La rabbia è il fastidio di essere ritornato ad una dimensione che credeva aver superato lo trascinano in un vortice che porterà alla sua fuga da Milano.

Torna da Sarri per raccontarsi di nuovo quell’innocente inganno. Non ci riesce perché a Londra ad aspettarlo a braccia aperte c’è solo il tecnico toscano e lui, l’argentino, è ancora troppo deluso per quell’idillio vissuto solo due anni e poi svanito. Deluso per il modo in cui la Juve ha deciso di gettarlo dalla montagna.

Higuain non segna e non sposa più cause, vivendo in campo e in panchina tutte le sue paure.

In questi giorni per lui si parla di Roma. Il corso di Fonseca ci pare esaltante. 

La nuova Roma che sta nascendo, lasciando da parte gli strascichi delle purghe, è una squadra più leggera, fresca, sulla quale gravano meno necessità e autorità.

L’allenatore uruguaiano costruirà un undici capace di dominare il possesso, producendo molteplici soluzioni di passaggio al portatore di palla. Attaccherà per zone centrali, creando superiorità numerica e posizionale alle spalle degli avversari, e, per non dipendere totalmente dai dribbling degli esterni, svilupperà sugli esterni per rifinire tramite i cross.
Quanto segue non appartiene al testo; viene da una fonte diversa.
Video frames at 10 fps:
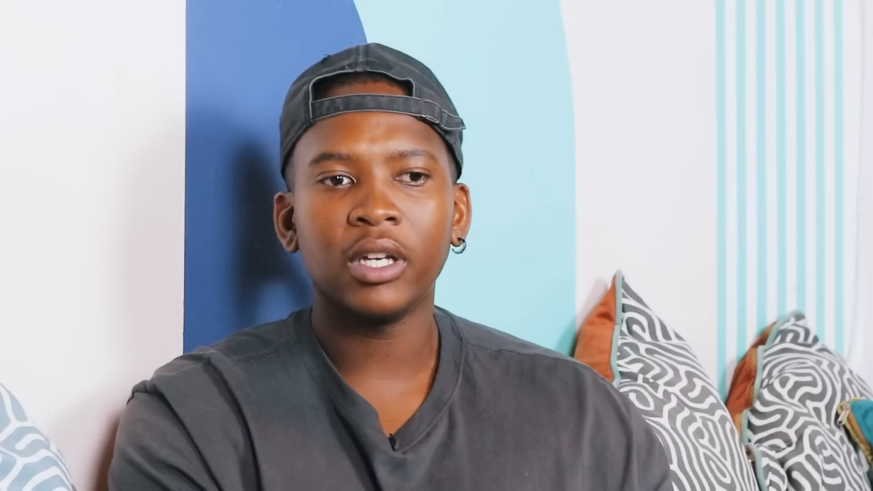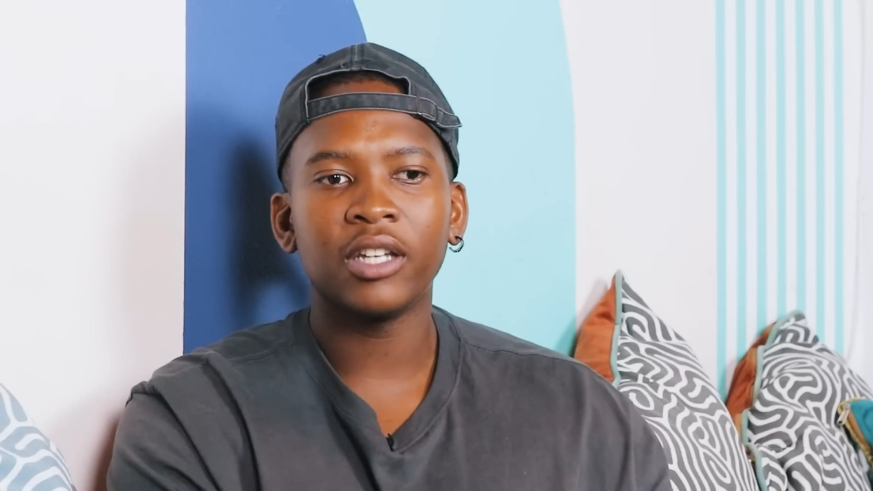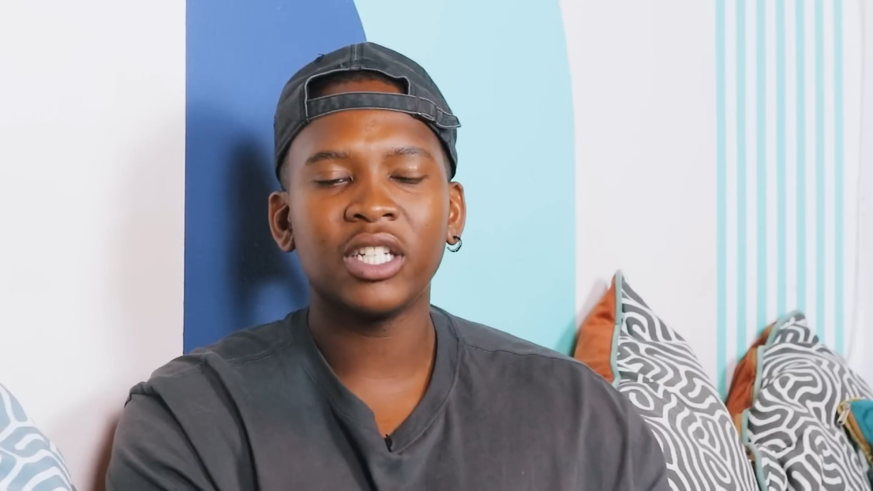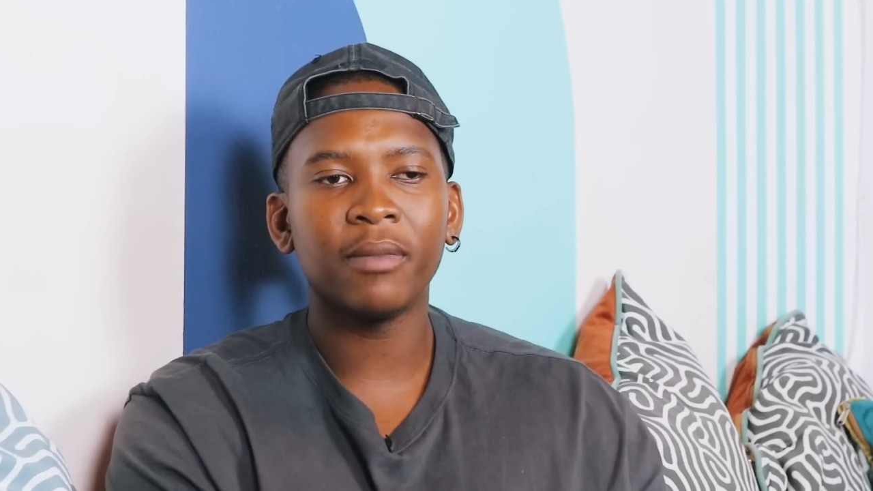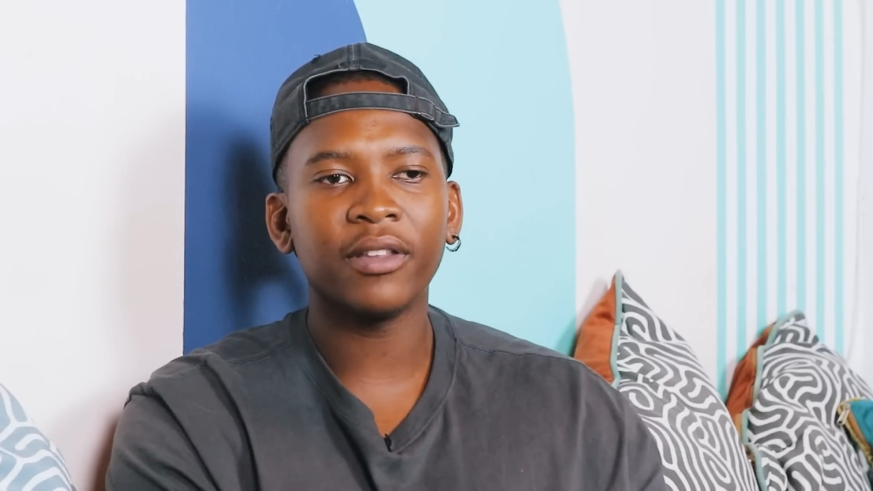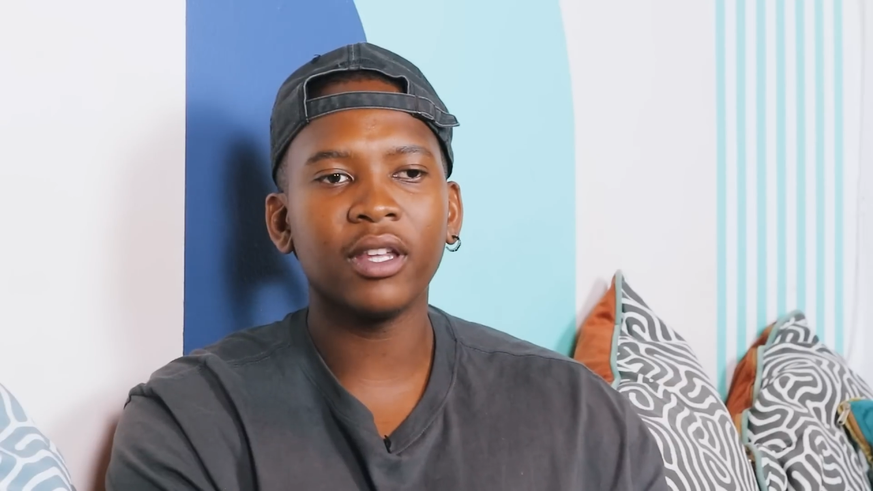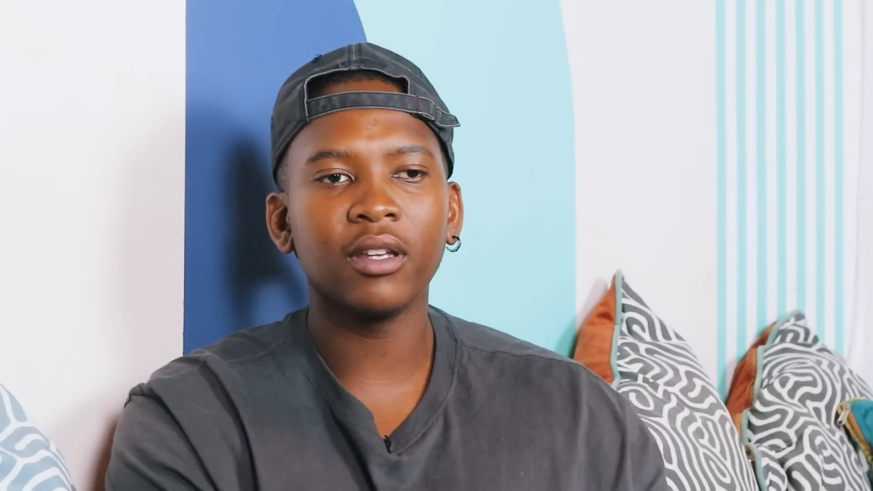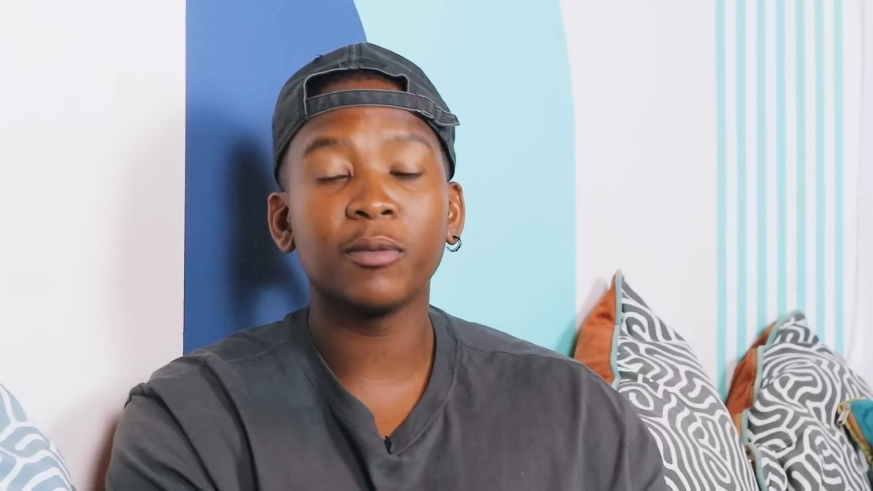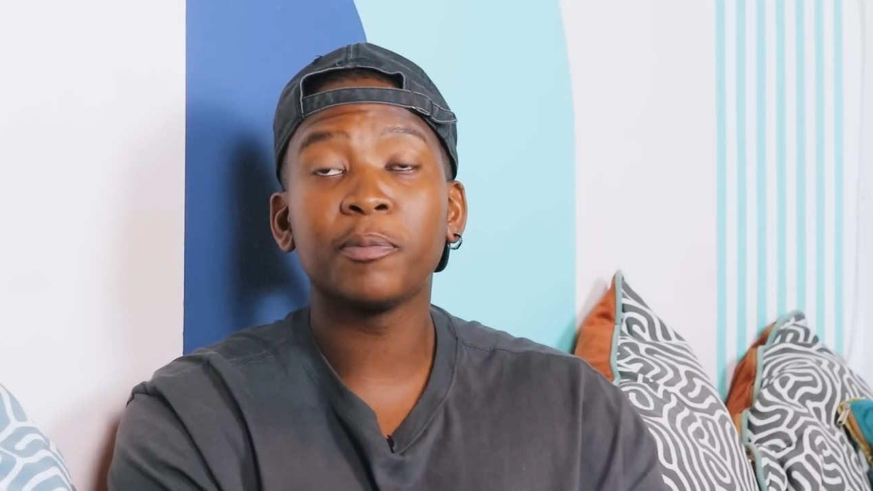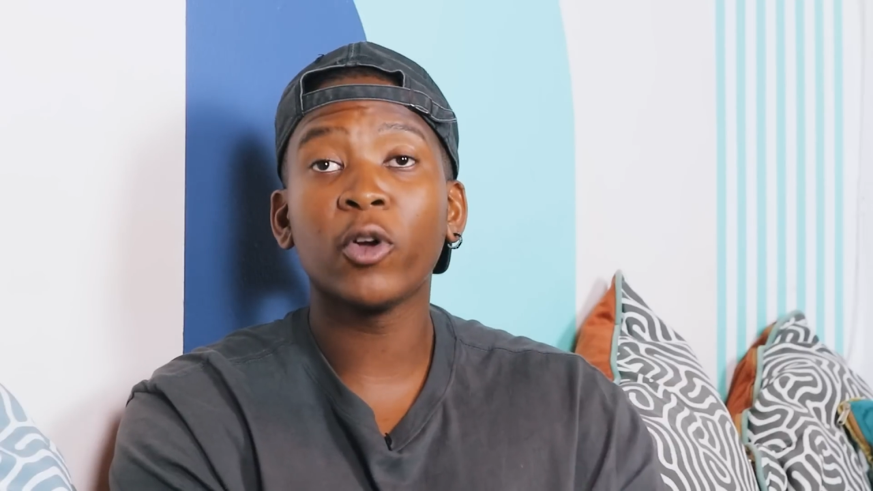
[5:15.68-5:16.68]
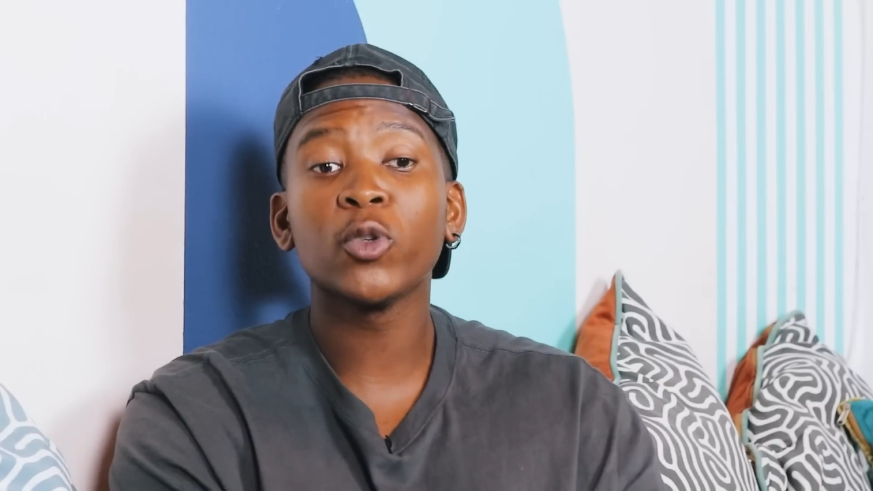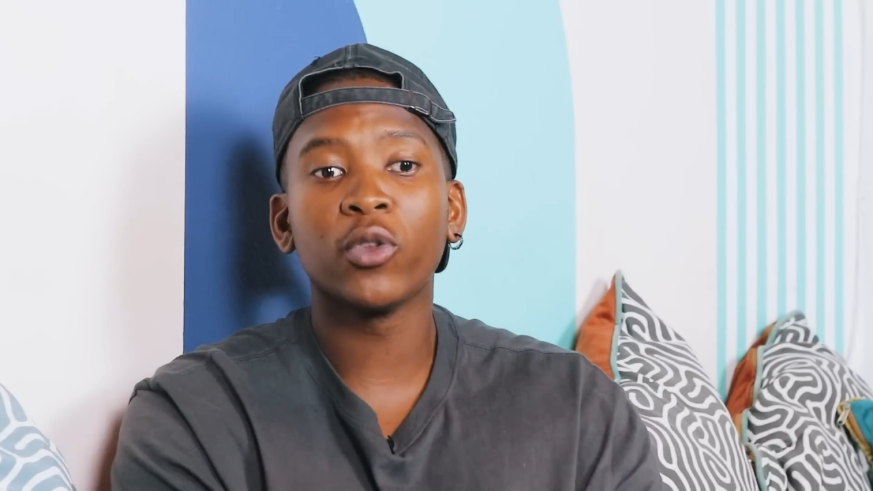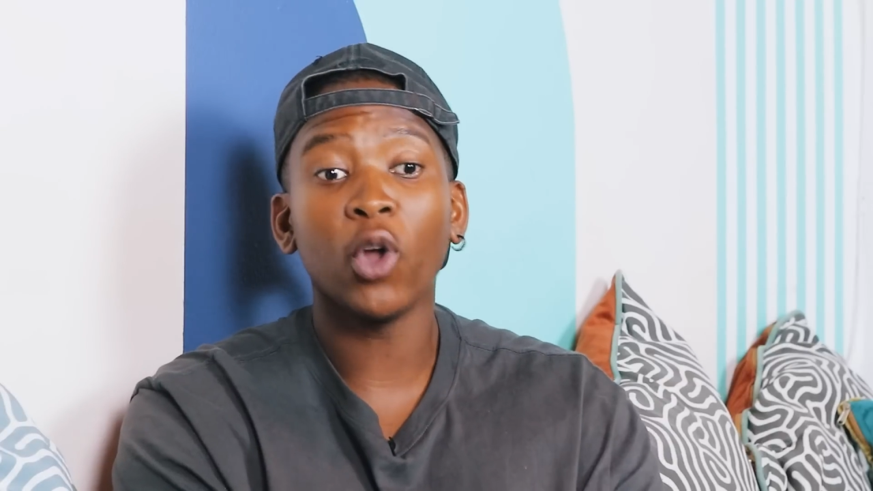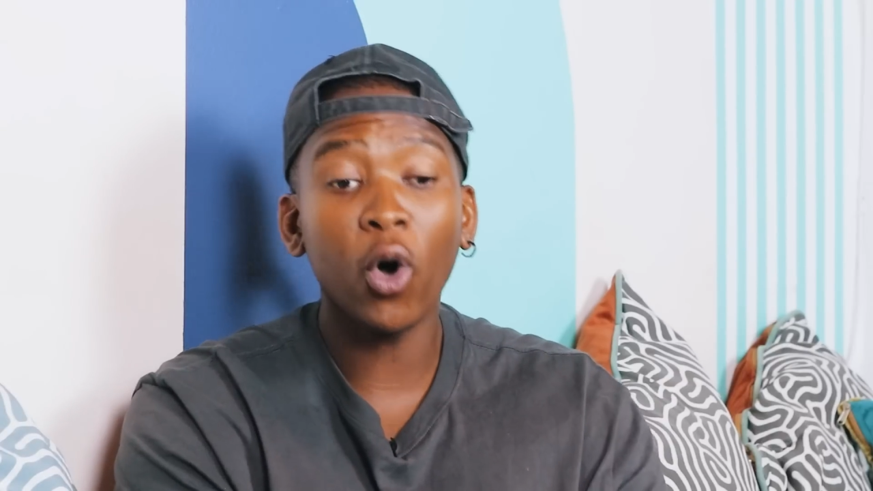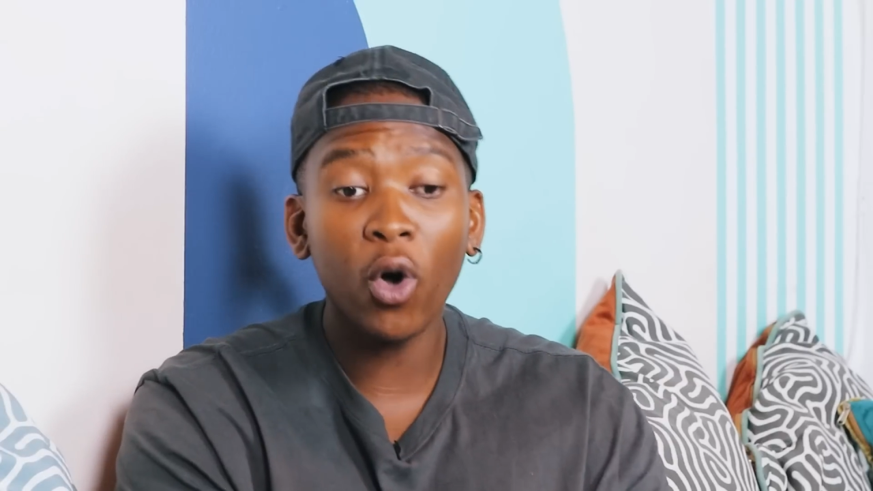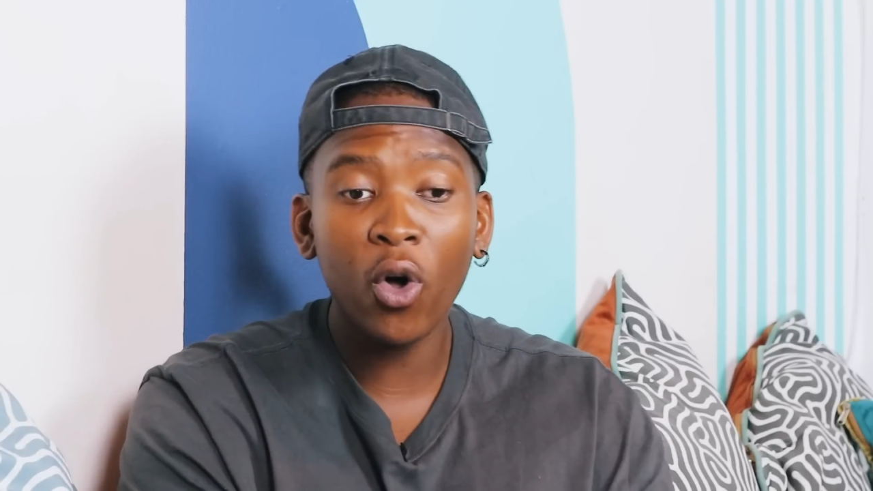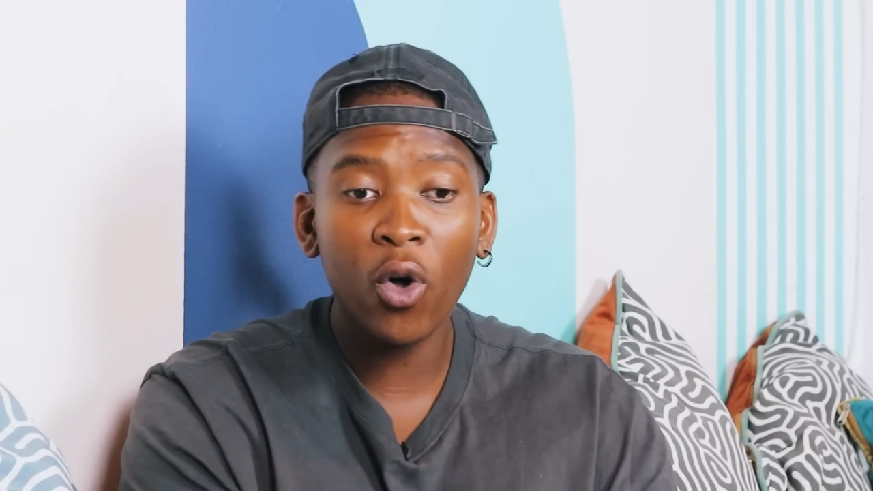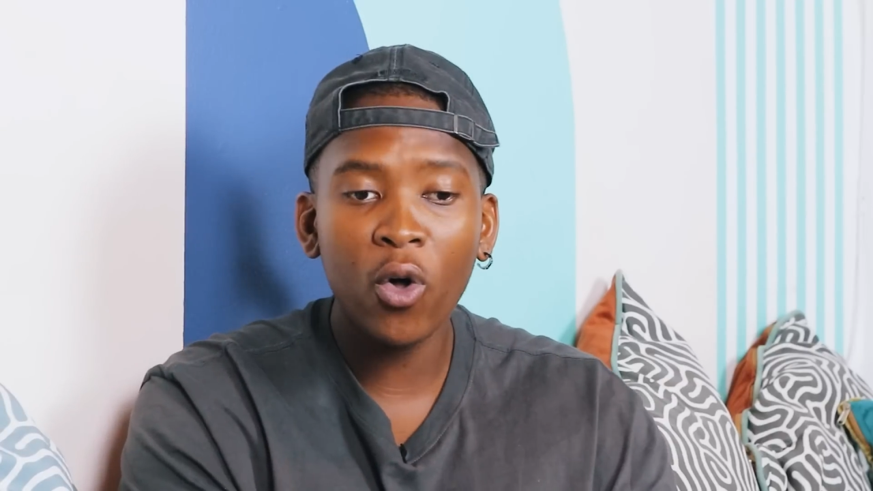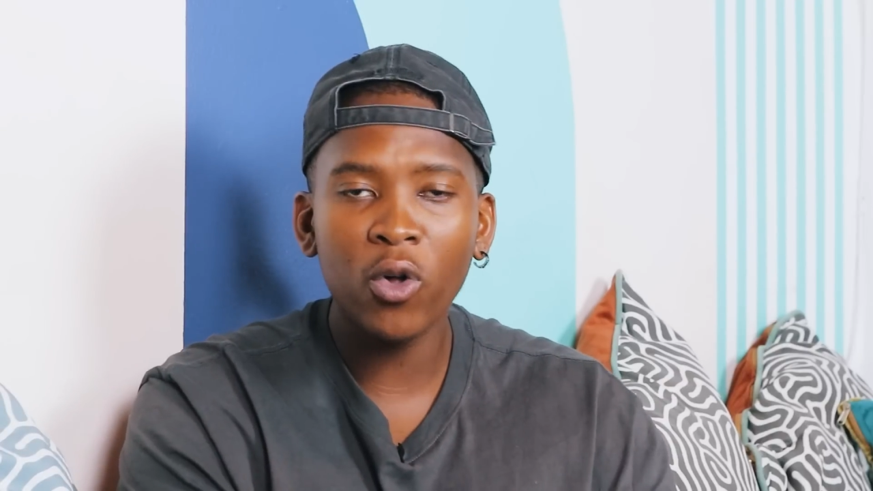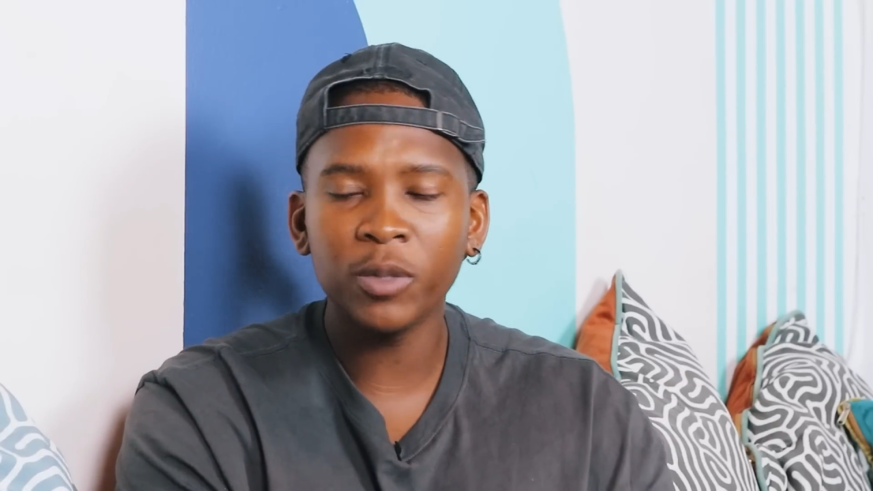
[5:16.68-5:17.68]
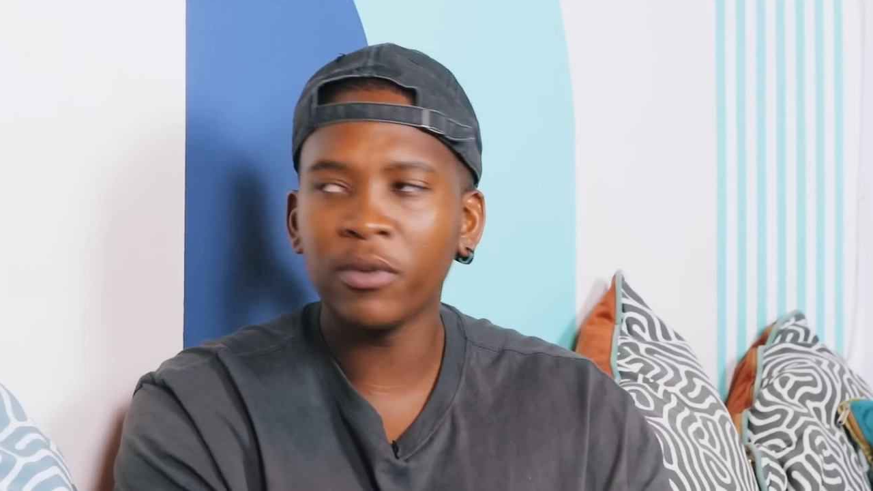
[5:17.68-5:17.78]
Yeah, Shem, I think because with the old,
Avrà bisogno di un uomo che sappia occupare l’area di rigore, che sia a suo agio negli spazi stretti e nel muoversi in profondità. Avrà bisogno di un riferimento offensivo forte.

Higuain può essere tutto questo.

Le parole di Petrarchi le vediamo come le fondamenta dell’acquario in cui far nuotare il Pipa.
L’acquario più bello del mondo, il più visitato, rinomato, perfetto. Un acquario nel quale potersi illudere di essere al mare.

Che Gonzalo a ritorni a credere di essere altro, ritrovando la sua giusta dimensione, dalla quale restituirci di nuovo la sua grandezza.